Espansione del Quadro di Reporting Fiscale in India
L’India ha ampliato il suo quadro di reporting fiscale globale per includere specifici crypto-assets, le valute digitali delle banche centrali (CBDC) e i prodotti di denaro digitale, in conformità con le regole aggiornate del FATCA e dello Standard di Reporting Comune (CRS).
Nuove Linee Guida del CBDT
Secondo quanto riportato da The Economic Times, il Central Board of Direct Taxes (CBDT) ha rivisto le linee guida di attuazione per il FATCA e il CRS, integrando i crypto-assets, le CBDC e i prodotti di denaro digitale nel reporting fiscale internazionale. Le nuove linee guida stabiliscono requisiti di conformità aggiornati per le istituzioni finanziarie, comprese banche, fondi comuni, compagnie di assicurazione, custodi e altre entità di investimento.

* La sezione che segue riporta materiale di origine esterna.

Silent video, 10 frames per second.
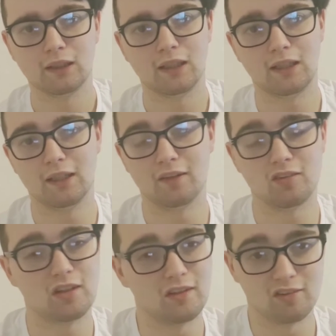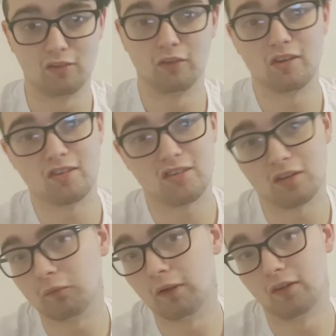And I said, as an
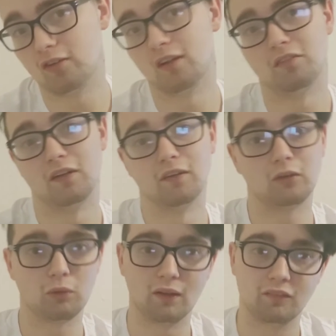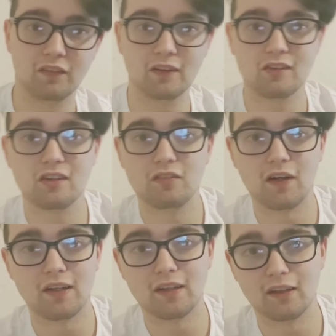autistic person, I found it quite offensive.
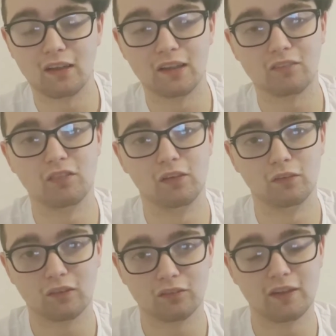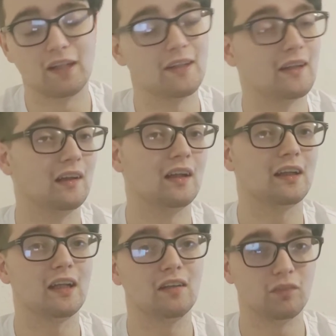I didn't like the look of it. I didn't like
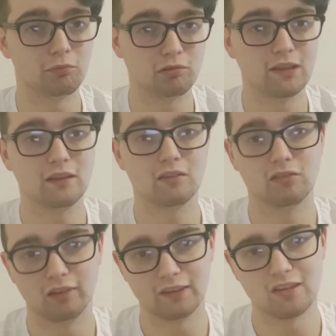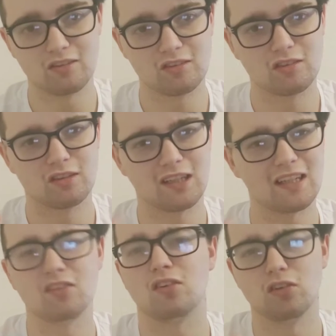any of the pre-release
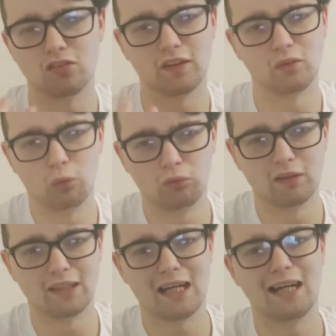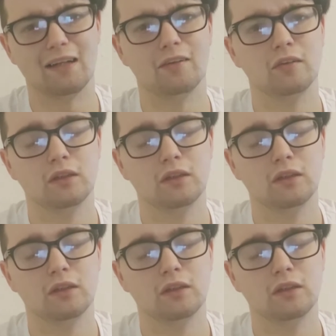issues that it already had.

Obblighi di Reporting e Due Diligence
Queste entità devono identificare i conti da segnalare, verificare la residenza fiscale dei clienti e riportare informazioni finanziarie come parte degli impegni dell’India nell’ambito dell’Automatic Exchange of Information (AEOI). Inoltre, le regole riviste richiedono alle istituzioni di reporting di applicare una due diligence potenziata ai conti di alto valore, con saldi superiori a 1 milione di dollari.
“Le linee guida prevedono procedure di revisione aggiuntive prima che tali conti siano classificati per il reporting.”
Le ultime modifiche ampliano la gamma di prodotti finanziari coperti dal regime di reporting fiscale internazionale dell’India, mentre le autorità continuano ad aggiornare gli standard di conformità per gli asset finanziari digitali.
Controlli Aggiuntivi e Normative sulle Criptovalute
Secondo le linee guida del CBDT citate da The Economic Times, le istituzioni saranno tenute a eseguire controlli aggiuntivi sui conti di alto valore che superano la soglia di 1 milione di dollari. Queste revisioni sono destinate a rafforzare la classificazione dei conti e il reporting fiscale prima che le informazioni finanziarie siano scambiate con giurisdizioni straniere.
Il quadro fornisce anche procedure aggiornate per la convalida della residenza fiscale e l’identificazione dei conti da segnalare tra le istituzioni finanziarie soggette agli obblighi FATCA e CRS.
Preoccupazioni sulle Transazioni di Criptovaluta
Sebbene le linee guida si concentrino sui requisiti di reporting fiscale, pongono anche i prodotti legati alle criptovalute accanto agli asset finanziari tradizionali già inclusi nelle regole di condivisione delle informazioni internazionali. Il quadro di reporting rivisto arriva dopo diverse azioni normative mirate alle transazioni di criptovaluta e alla conformità.
“L’Unità di Intelligence Finanziaria dell’India ha diretto diversi importanti exchange di criptovalute a preservare i registri delle transazioni di criptovaluta over-the-counter superiori a 10.000 dollari a partire da gennaio 2026.”
Le linee guida precedenti dell’FIU avevano anche introdotto requisiti di verifica dei clienti più rigorosi per le piattaforme di criptovaluta, comprese procedure di know-your-customer più forti e aggiornamenti periodici dei registri dei clienti nell’ambito del quadro anti-riciclaggio del paese.
Implicazioni Fiscali e Normative
Più recentemente, Reuters ha riportato che documenti interni del governo mostrano che il Dipartimento delle Entrate rimane preoccupato per le transazioni di criptovaluta condotte attraverso exchange esteri e portafogli privati, affermando che tale attività continua a rendere più difficile l’applicazione fiscale.
Attualmente, l’India impone una tassa del 30% sui guadagni da criptovaluta, ma non ha ancora introdotto una legge completa che regoli gli asset digitali. Sebbene il Ministero delle Finanze abbia dichiarato in precedenza che le misure fiscali e legali esistenti hanno contribuito a contenere i rischi associati agli asset digitali virtuali, la supervisione normativa è continuata attraverso requisiti fiscali, anti-riciclaggio e di reporting.
Le linee guida riviste del CBDT sul FATCA e sul CRS aggiungono un ulteriore strato di conformità, estendendo gli obblighi di reporting fiscale internazionale a specifici crypto-assets, CBDC e prodotti di denaro digitale, collocando gli asset finanziari digitali più saldamente all’interno del quadro di reporting fiscale transfrontaliero esistente dell’India.